Unfortunately there are not a lot of books in the field of Statistics in Bioinformatics. However, I would recommend "The Elements of Statistical Learning" (Hastie et al.) for classifiers etc (Duda and Hart's classic is also good). I would recommend "Biostatistical Analysis" by Zar for a general coverage, and Terry Speed's "stat Labs: Mathematical Statistics ..." which is not comprehensive but has good lab examples with associated statistical analysis.

4-0 out of 5 stars Pretty good overview
This book is a timely introduction to the mathematical statistics used in computational biology and bioinformatics. The authors have done a superb job in the overview of a subject that students of biology and bioinformatics can rely on for study and for reference. The mathematics is done at an advanced undergraduate level, but the authors are pragmatic in their approach, and interlace the discussion with biological applications immediately after the appropriate mathematical background has been developed. It thus seems appropriateto discuss the quality of the presentation with these applications in mind.
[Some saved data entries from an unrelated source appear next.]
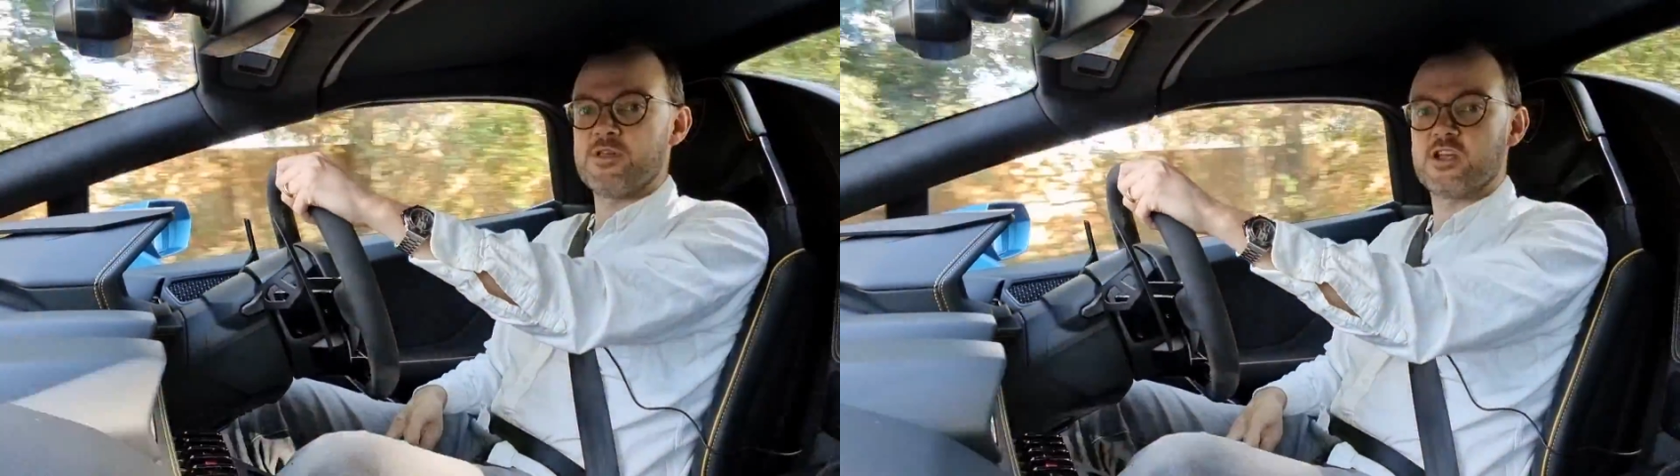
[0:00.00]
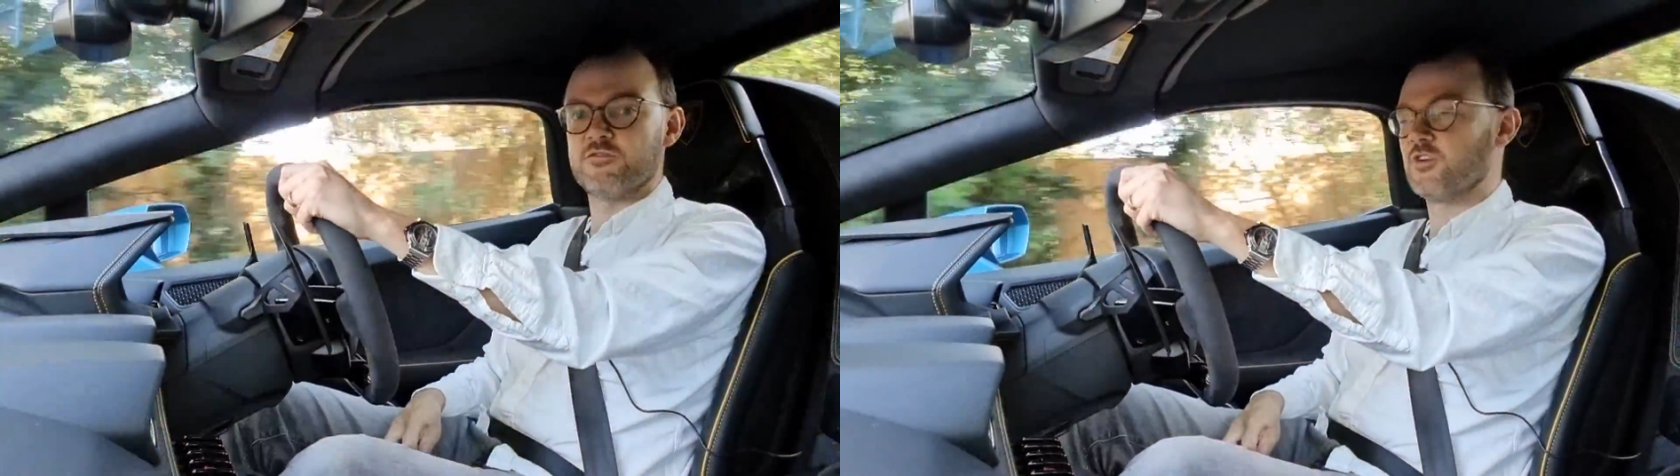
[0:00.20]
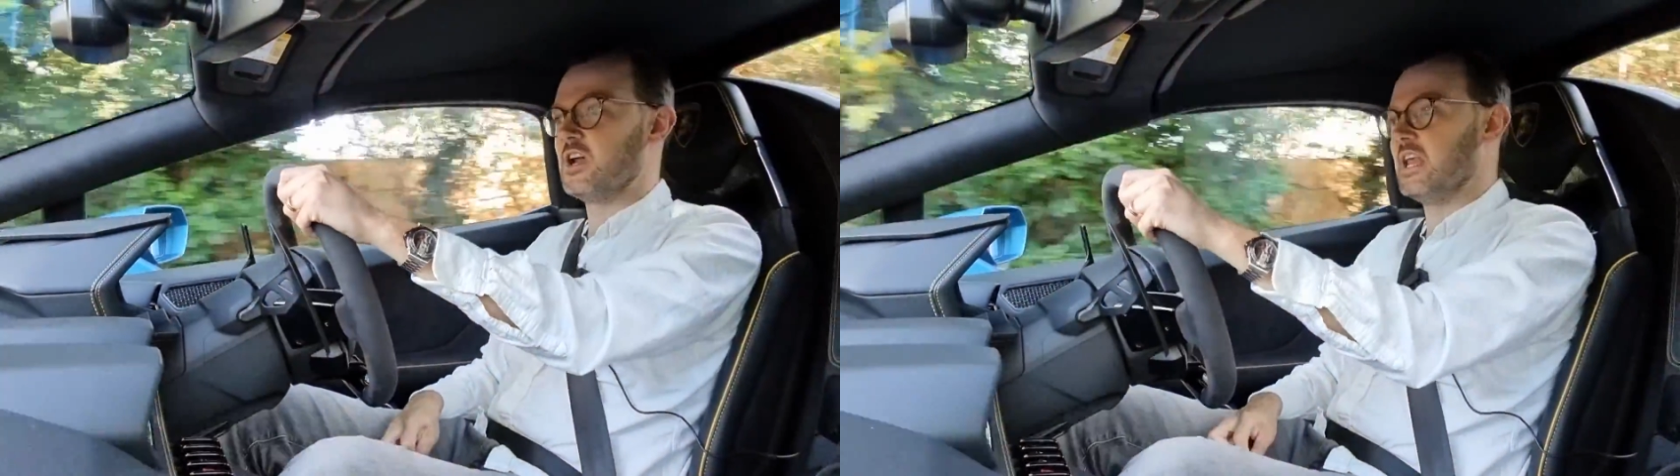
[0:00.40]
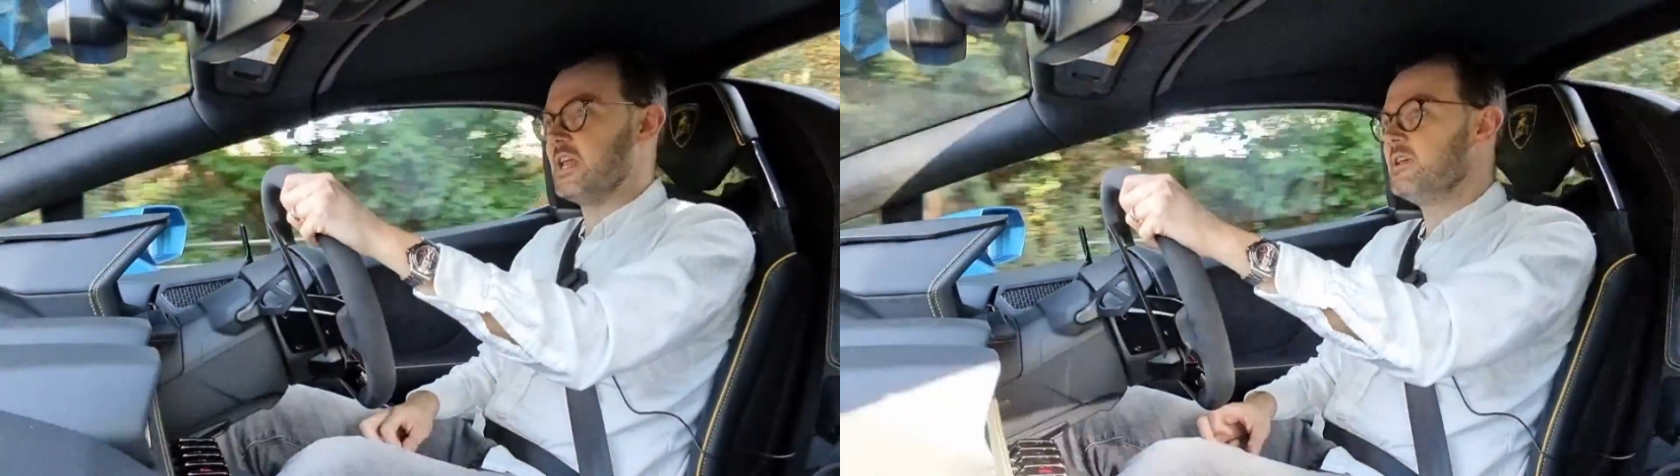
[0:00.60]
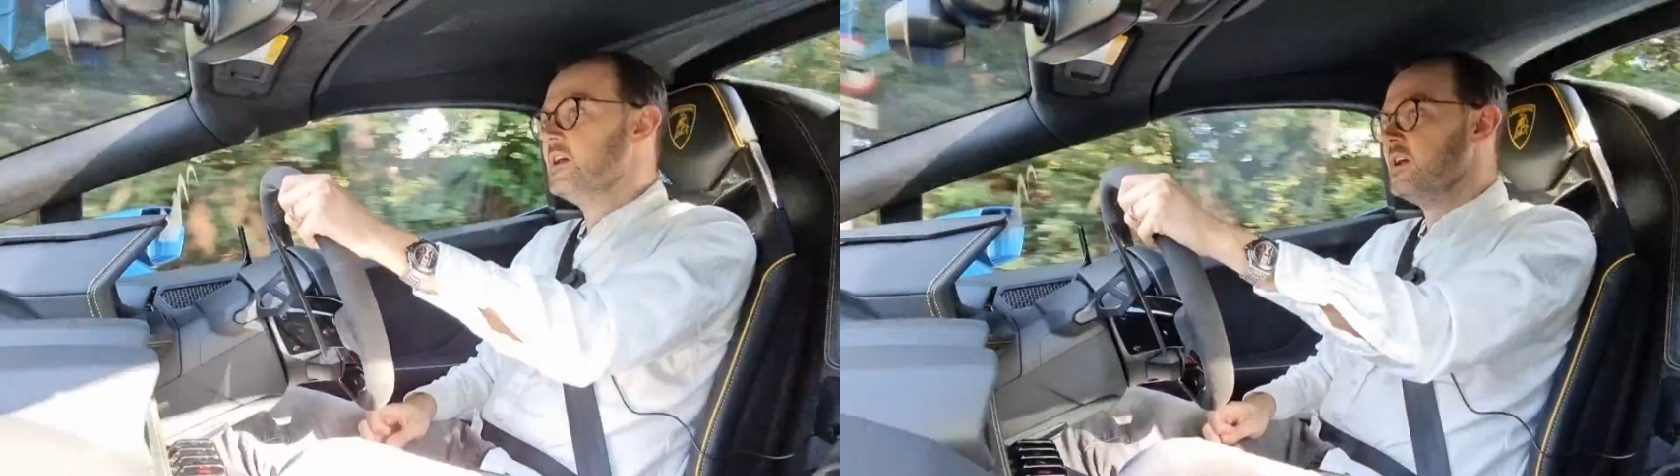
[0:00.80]
You can
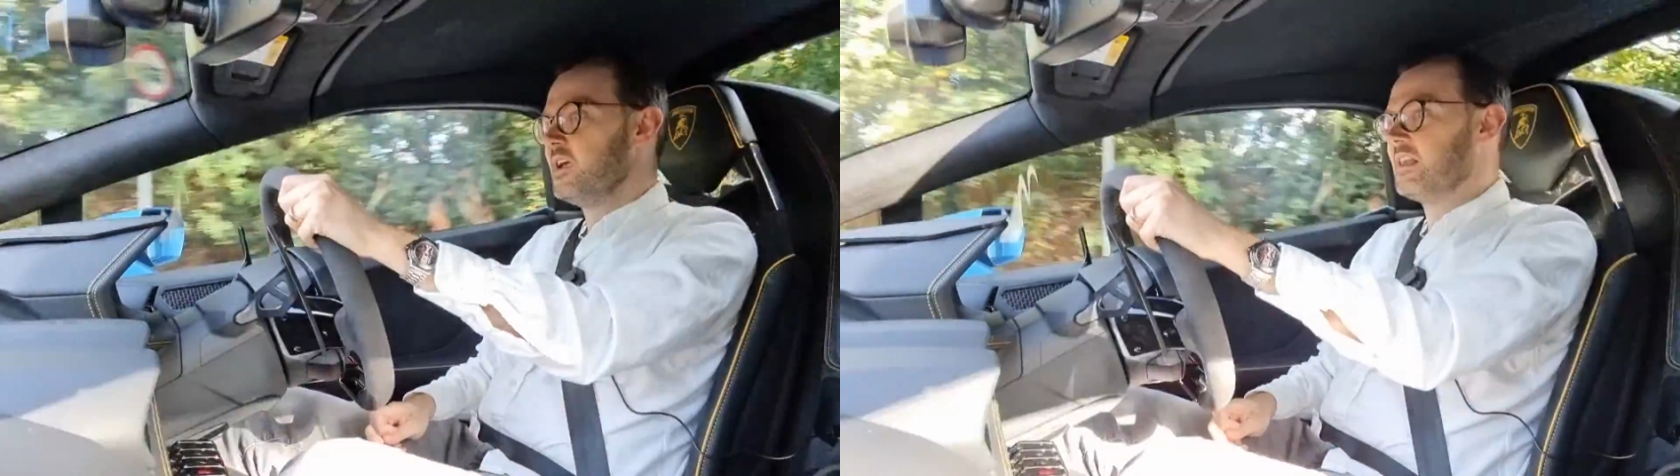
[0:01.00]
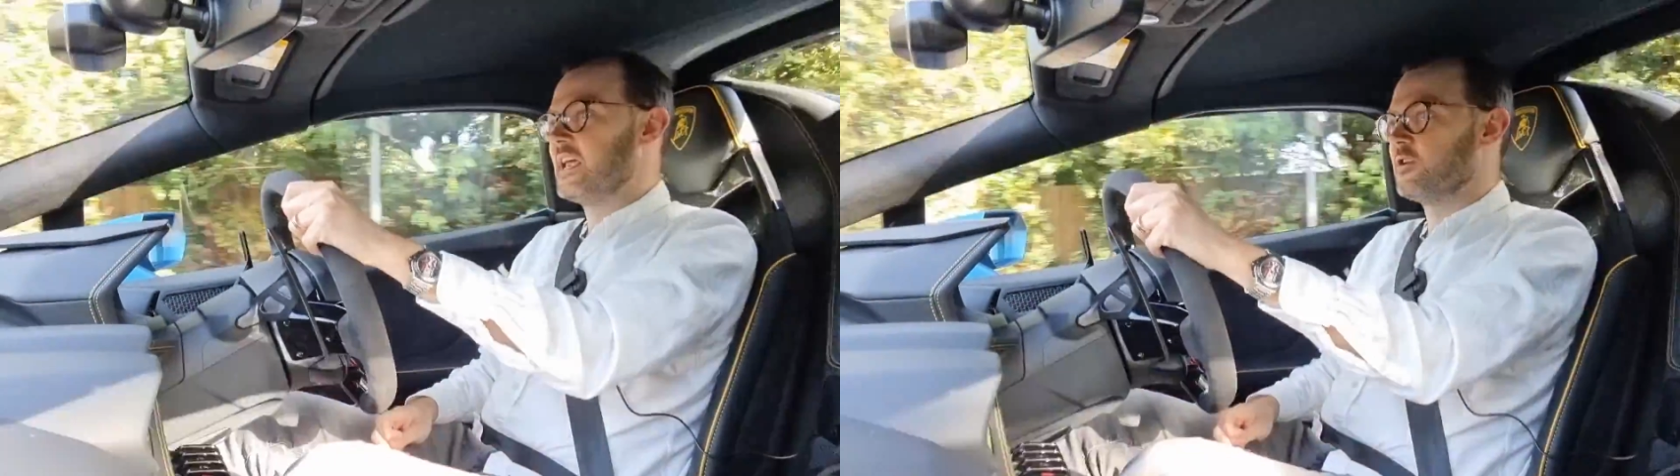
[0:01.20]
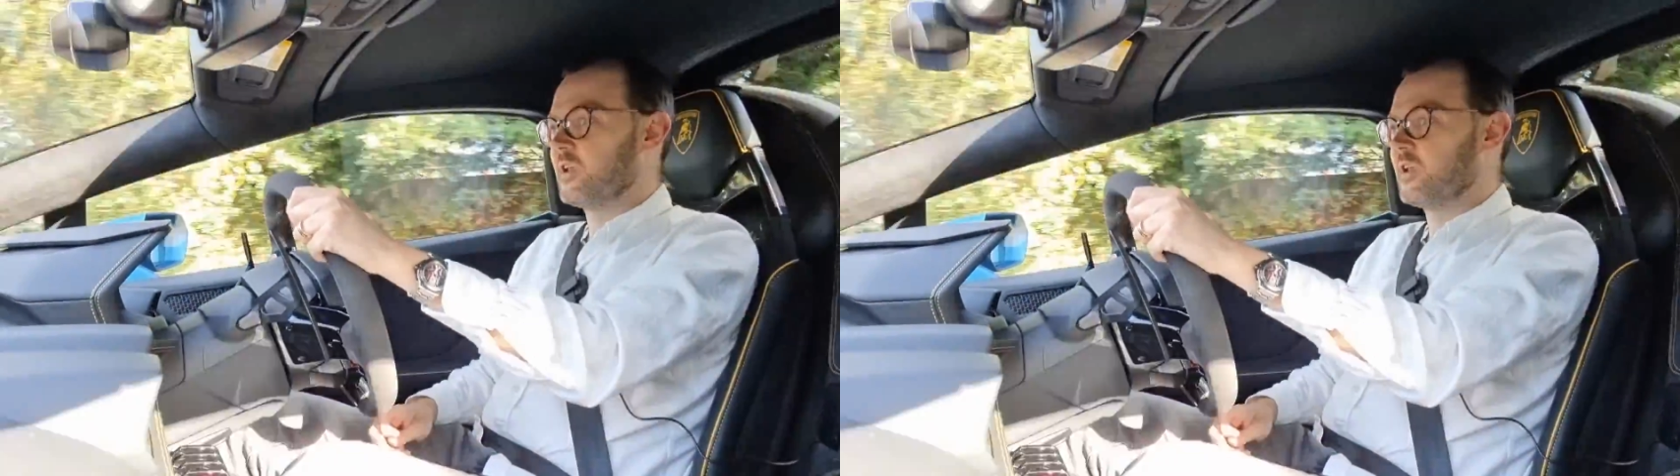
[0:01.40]
really lean on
Chapter one begins, appropriately, with an introduction to probability theory, with a consideration of discrete probability distributions of one variable beginning the chapter. The Bernoulli, binomial, uniform, geometric, generalized geometric, and Poisson distributions are discussed. The authors point out the use of geometric-like distributions in the BLAST application. The also caution the reader as to the difference between the mean and the average of a random variable. They then move on to consider continuous distributions, discussing briefly the uniform, Normal, exponential, gamma, and beta distributions. Moment-generating functions are also introduced, and they prove a "convexity" theorem for these functions that is important in the BLAST application. The authors also introduce the relative entropy and generalized support statistics, the later also being used in BLAST.
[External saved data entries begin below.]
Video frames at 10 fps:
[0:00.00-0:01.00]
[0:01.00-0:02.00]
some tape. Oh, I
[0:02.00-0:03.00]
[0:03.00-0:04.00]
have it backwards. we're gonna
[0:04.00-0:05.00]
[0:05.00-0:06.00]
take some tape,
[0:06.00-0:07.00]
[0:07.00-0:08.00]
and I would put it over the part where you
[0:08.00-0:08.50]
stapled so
The next chapter is an overview of probability theory in many random variables. The results in chapter one are discussed in this context, and the authors give an interesting application to the sequencing of EST libraries. The authors also point out that the variance of the maximum of a collection random variables is finite as the number of variables increases, a fact that is used quite often in bioinformatics. Transformations of random variables are also discussed, with the goal of showing how these can be used to find the density function of a single random variable, this also being important in BLAST.

The most important subject of the book begins in chapter 3, wherein the authors introduce statistical inference. They begin with a very brief discussion of the differences between the frequentist and Bayesian approaches to statistical inference and then move on to classical hypothesis testing and nonparametric tests. This chapter is of great value to those readers, for example biologists/would-be bioinformaticists who are approaching statistics for the first time.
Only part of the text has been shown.